John Bergqvist
John Bergqvist

Reputation: 1003

Can I create a table structure with dynamic columns in MySQL?

I've created a stock control database which contains two tables (actually more than two, but these are the two that are relevant to my question): Stock, and Receipts

I would like the link between the stock in the stock table,and the stock in the receipts table to be a little more clearer, this would be fine if a customer could only order one item of stock per receipt, as i'd simply have a StockID column and a Quantity column in the Recipts table, with the StockID column as an FK to the ID in the Stock table, however, the customer can make a receipt with any number of items of stock on it, which would mean i'd have to have a large number of columns in the Receipts table (i.e. StockID_1, Quantity_1, StockID_2, Quantity_2 etc.)

Is there a way around this (can you have like a dynamically expanding set of columns in MySQL) within MySQL, other than what i've done at the moment, which is to have an OrderContents column with the following structure (which isn't enforced by the database or anything) StockID1xQuantity,StockID2xQuantity and so on?

I would post an image of the DB structure, but I don't have enough repuation yet. My lecturer mentioned something about that it could be done, by normalising the database into 4th or 5th normal form?

Upvotes: 0

Views: 1901

Answers (2)

Bill Karwin
Bill Karwin

Reputation: 563021

No, relational databases do not allow dynamic columns. The definition of a relational table is that it has a header that name the columns, and every row has the same columns.

Your technique of repeating the groups of stock columns is a violation of First Normal Form, and it also has a lot of practical problems, for instance:

  • How do you know how many extra columns to create?
  • How do you search for a given value when you don't know which column it's in?
  • How do you enforce uniqueness?

The simplest solution is as @OGHaza described, store extra stock/quantity data on rows in another table. That way the problems above are solved.

  • You don't need to create extra columns, just extra rows, which is easy with INSERT.
  • You can search for a given value over one column to find it.
  • You can put constraints on the column.

If you really want to understand relational concepts, a nice book that is easy to read is: SQL and Relational Theory: How to Write Accurate SQL Code by C. J. Date.

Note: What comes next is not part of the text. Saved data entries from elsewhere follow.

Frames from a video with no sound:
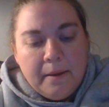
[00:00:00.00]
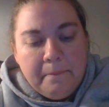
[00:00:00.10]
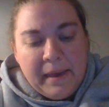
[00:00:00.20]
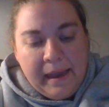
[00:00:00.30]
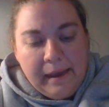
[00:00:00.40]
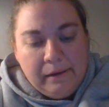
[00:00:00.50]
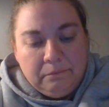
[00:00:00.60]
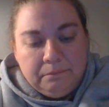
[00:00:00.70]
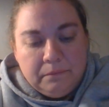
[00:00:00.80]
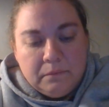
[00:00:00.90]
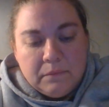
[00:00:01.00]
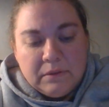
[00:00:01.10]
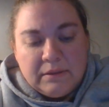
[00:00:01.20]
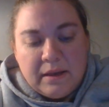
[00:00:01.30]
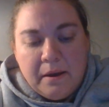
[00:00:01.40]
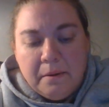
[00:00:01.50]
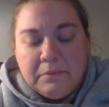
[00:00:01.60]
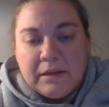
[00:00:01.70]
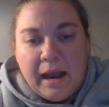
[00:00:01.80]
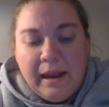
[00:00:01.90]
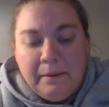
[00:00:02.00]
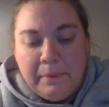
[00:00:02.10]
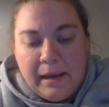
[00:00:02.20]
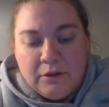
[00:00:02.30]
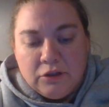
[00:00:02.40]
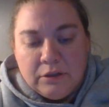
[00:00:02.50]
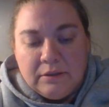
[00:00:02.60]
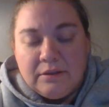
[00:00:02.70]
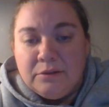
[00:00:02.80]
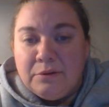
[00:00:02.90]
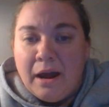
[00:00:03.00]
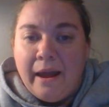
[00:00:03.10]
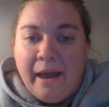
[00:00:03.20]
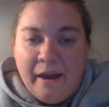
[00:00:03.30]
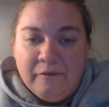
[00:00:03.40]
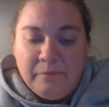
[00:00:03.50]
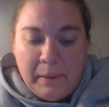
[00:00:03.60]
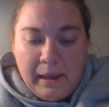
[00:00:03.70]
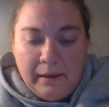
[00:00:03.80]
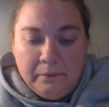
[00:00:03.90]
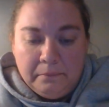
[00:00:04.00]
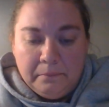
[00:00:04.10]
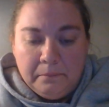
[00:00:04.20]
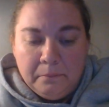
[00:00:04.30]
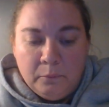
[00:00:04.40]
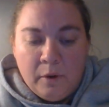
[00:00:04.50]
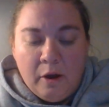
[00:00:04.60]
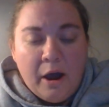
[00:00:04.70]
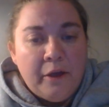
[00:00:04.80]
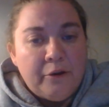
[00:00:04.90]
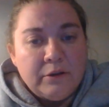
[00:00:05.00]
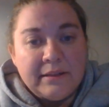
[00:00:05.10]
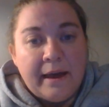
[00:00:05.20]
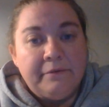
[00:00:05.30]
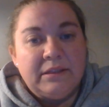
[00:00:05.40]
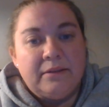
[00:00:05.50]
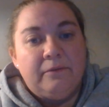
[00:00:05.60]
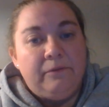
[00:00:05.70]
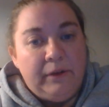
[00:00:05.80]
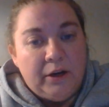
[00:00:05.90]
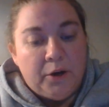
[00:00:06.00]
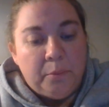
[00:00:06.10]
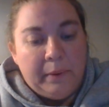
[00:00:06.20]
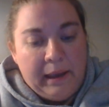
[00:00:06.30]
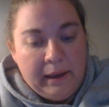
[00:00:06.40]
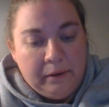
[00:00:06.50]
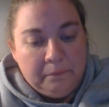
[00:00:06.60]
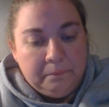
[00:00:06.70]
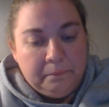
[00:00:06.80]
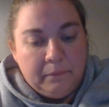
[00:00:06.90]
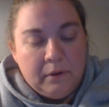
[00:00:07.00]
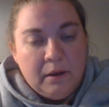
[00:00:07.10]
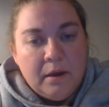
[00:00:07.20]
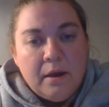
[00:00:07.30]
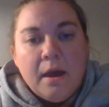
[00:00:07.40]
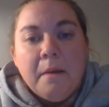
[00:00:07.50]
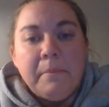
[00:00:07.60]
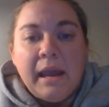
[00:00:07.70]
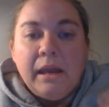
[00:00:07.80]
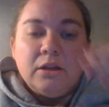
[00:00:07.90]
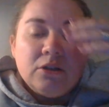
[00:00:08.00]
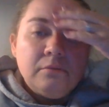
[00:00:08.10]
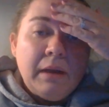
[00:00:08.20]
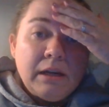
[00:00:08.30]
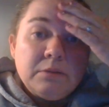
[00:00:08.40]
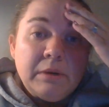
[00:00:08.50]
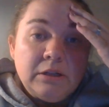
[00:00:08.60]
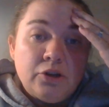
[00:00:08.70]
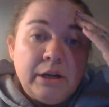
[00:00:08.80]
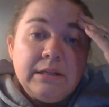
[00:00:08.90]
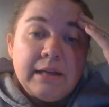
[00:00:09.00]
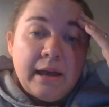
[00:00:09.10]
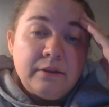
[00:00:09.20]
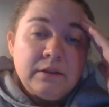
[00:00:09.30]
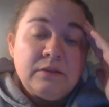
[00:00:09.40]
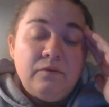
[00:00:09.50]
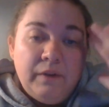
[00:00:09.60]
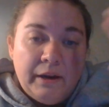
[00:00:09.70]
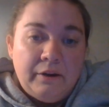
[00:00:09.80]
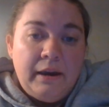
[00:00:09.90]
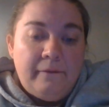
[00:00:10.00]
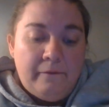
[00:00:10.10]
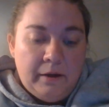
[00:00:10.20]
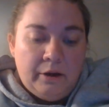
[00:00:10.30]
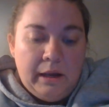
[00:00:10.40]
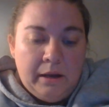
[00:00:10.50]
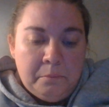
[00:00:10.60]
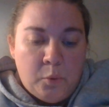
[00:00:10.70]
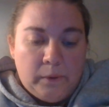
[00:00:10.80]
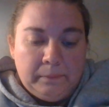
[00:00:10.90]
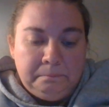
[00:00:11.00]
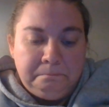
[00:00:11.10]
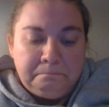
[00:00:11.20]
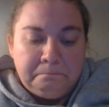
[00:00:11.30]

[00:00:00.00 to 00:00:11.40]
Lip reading: Pain. Some dying patients do not have pain, while others have severe pain. Pain management during death is very, very important.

There are also situations where you want to expand a table definition with dynamic columns that aren't repeating -- they're just new attributes. This is not relational, but it doesn't mean that we don't need some data modeling techniques to handle the scenario you describe.

For this type of problem, you might like to read my presentation Extensible Data Modeling with MySQL, for an overview of different solutions, and their pros and cons.


PS: Fourth and Fifth normal form have nothing to do with this scenario. Your lecturer obviously doesn't understand them.

Upvotes: 0

OGHaza
OGHaza

Reputation: 4795

I'd suggest having 3 tables:

Stock (StockID) + stock specific fields

Receipt (ReceiptID) + receipt specific fields.

StockReceipt (ReceiptID, StockID, Quantity) (could have a StockReceiptID, or use StockID+ReceiptID as Primary Key)


A solution including prices could look like:

Stock (StockID, Price)

PriceHistory (StockID, Price, Date) or (DateFrom, DateTo)

Receipt (ReceiptID, ReceiptDate)

StockReceipt (ReceiptID, StockID, Quantity)

That way you can calculate TotalStockReceiptPrice and TotalReceiptPrice for any receipt in the past.


I suspect this might be what you're looking for:

Stock (StockID, StockPrice)

Receipt (ReceiptID)

StockReceipt (ReceiptID, StockID, Quantity)

SELECT r.ReceiptID, SUM(s.StockPrice * sr.Quantity) AS ReceiptPrice
FROM Receipt r
INNER JOIN StockReceipt sr ON r.ReceiptID = sr.ReceiptID
INNER JOIN Stock s ON sr.StockID = s.StockID
GROUP BY r.ReceiptID

This is all very normalised (again, no idea to what normal form - 3rd?). However it only works if the StockPrice on the Stock record NEVER changes. As soon as it changes your ReceiptPrices would all reflect the new price instead of what the customer actually paid.

If the price can change, you'd need to either keep a price history table (ItemID, Price, DateTo, DateFrom) or record the StockPrice on the StockReceipt record (and then get rid of the JOIN to the Stock record in the above query and make it use sr.StockPrice instead of s.StockPrice)

To do the INSERT you posted below, you'd have to do:

INSERT INTO StockReceipts  (ReceiptID, StockID, Quantity, TotalStockPrice) 
SELECT 1, 99, 2, s.StockPrice
FROM Stock s 
WHERE s.StockID = 99

However it's quite likely that whatever is issuing this receipt (and triggers the INSERT) already knows the price so could just insert the value.